An exact reproduction of the data below is expected, free of images.
━━━━
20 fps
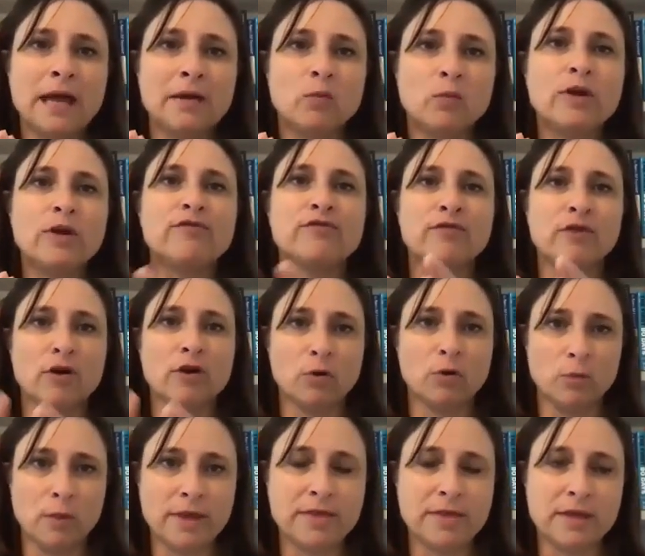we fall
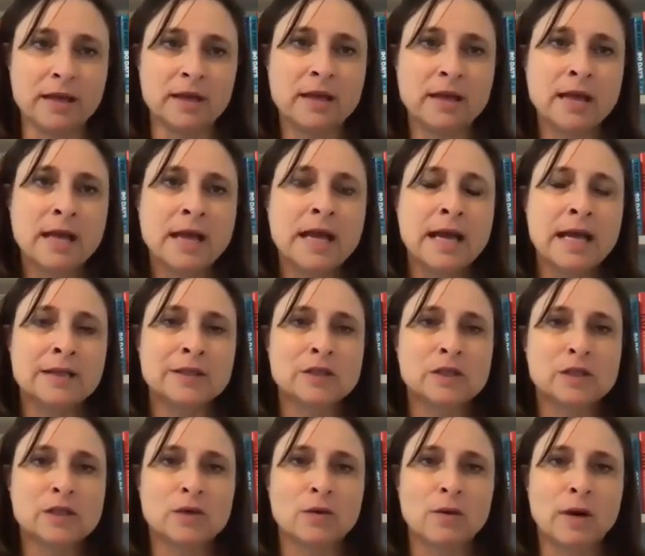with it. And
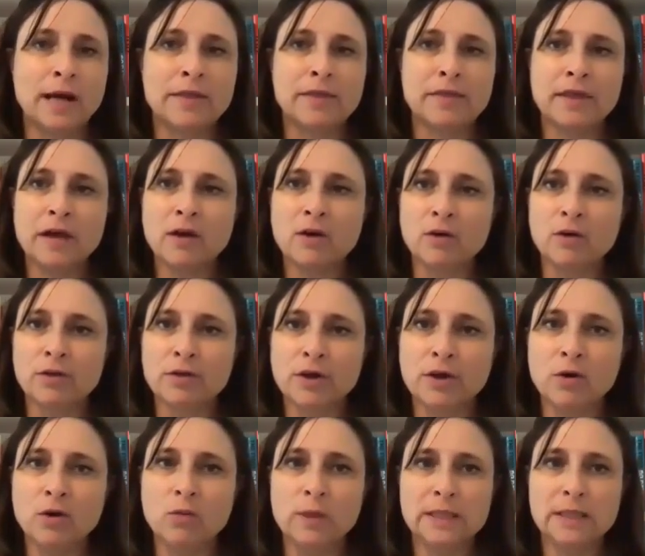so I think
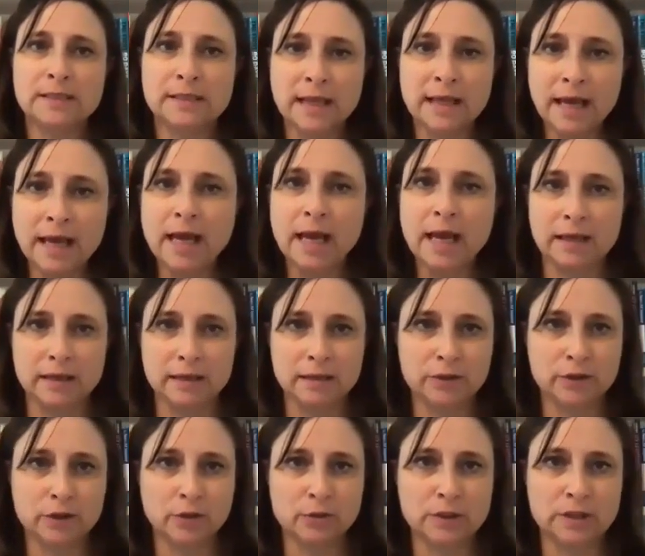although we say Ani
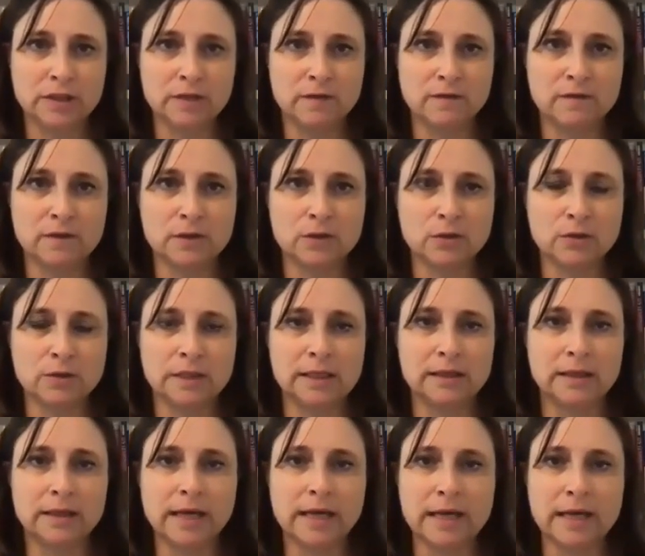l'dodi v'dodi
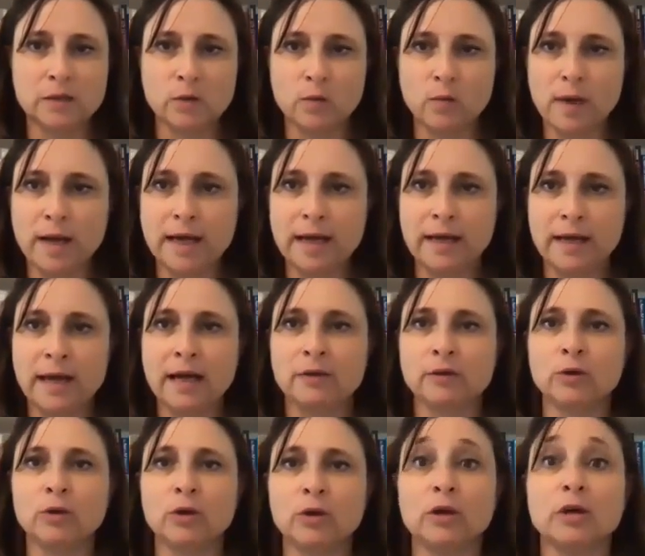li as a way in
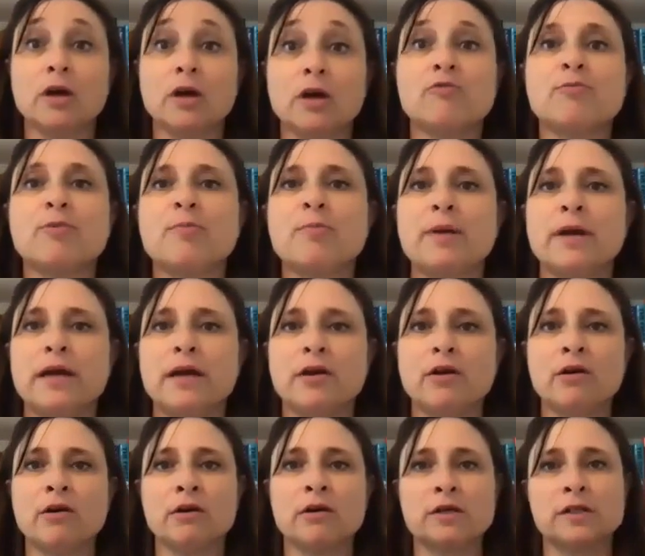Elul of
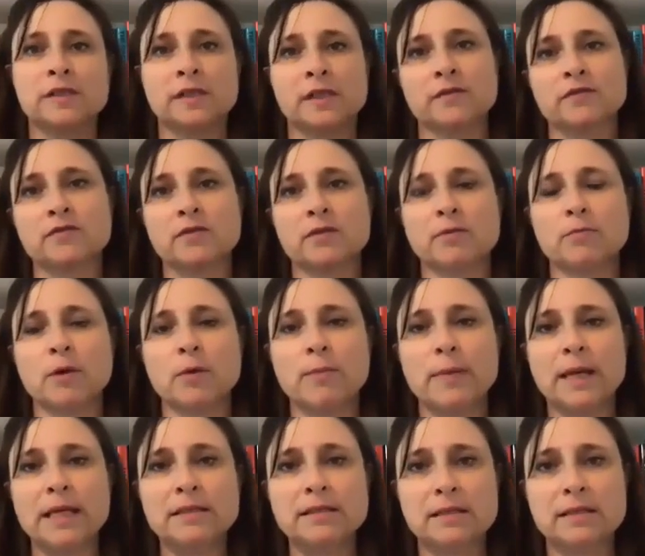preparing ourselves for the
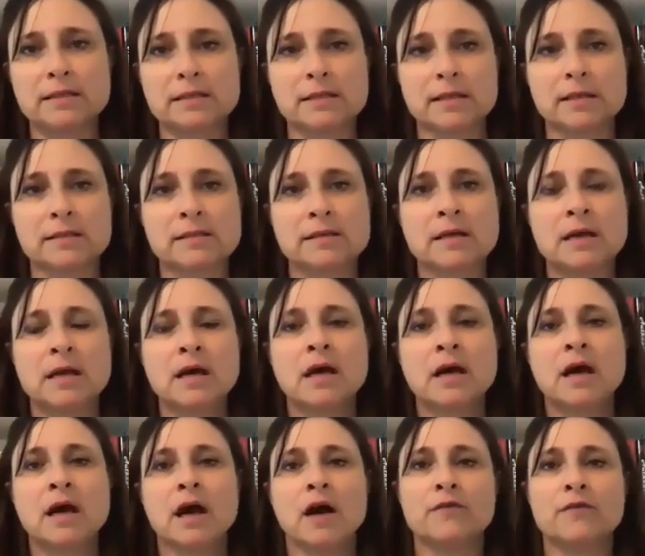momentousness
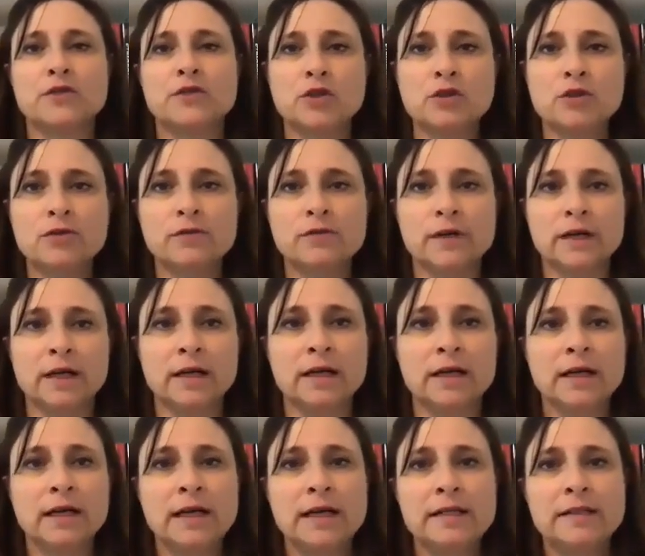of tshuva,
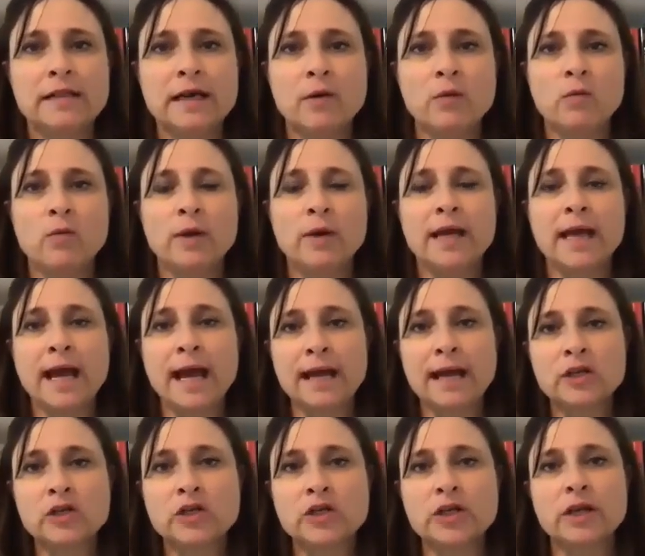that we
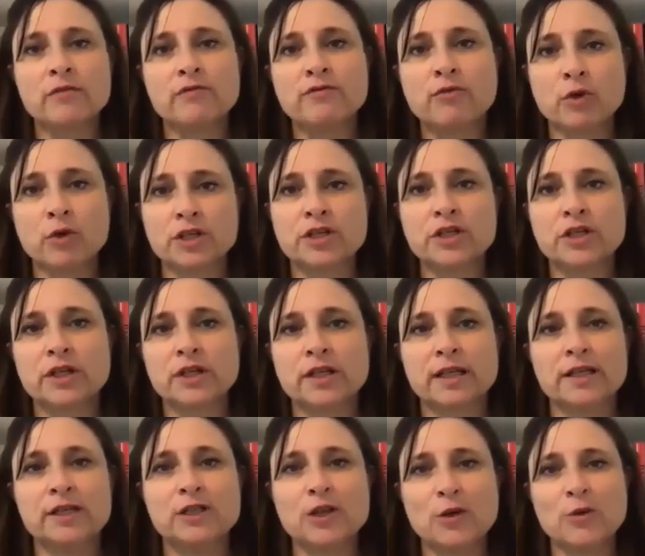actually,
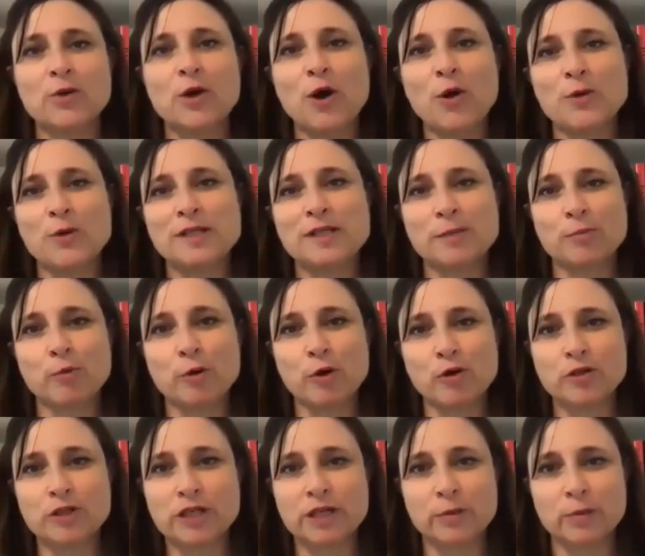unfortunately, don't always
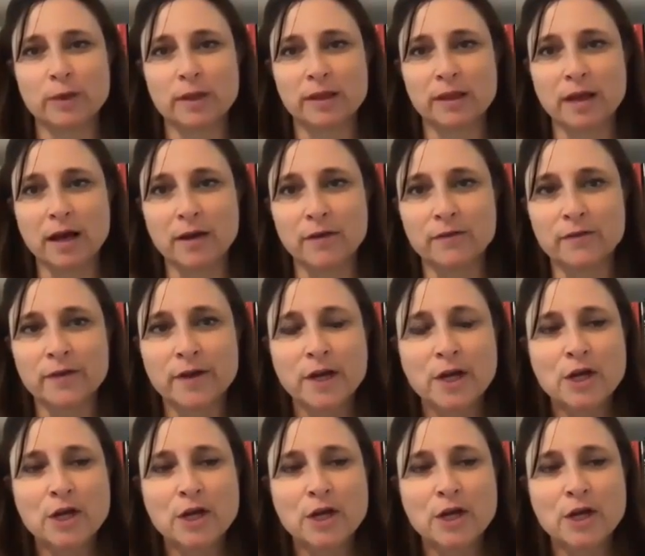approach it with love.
━━━━
→ **Exercise answer**:
20 fps
we fall
with it. And
so I think
although we say Ani
l'dodi v'dodi
li as a way in
Elul of
preparing ourselves for the
momentousness
of tshuva,
that we
actually,
unfortunately, don't always
approach it with love.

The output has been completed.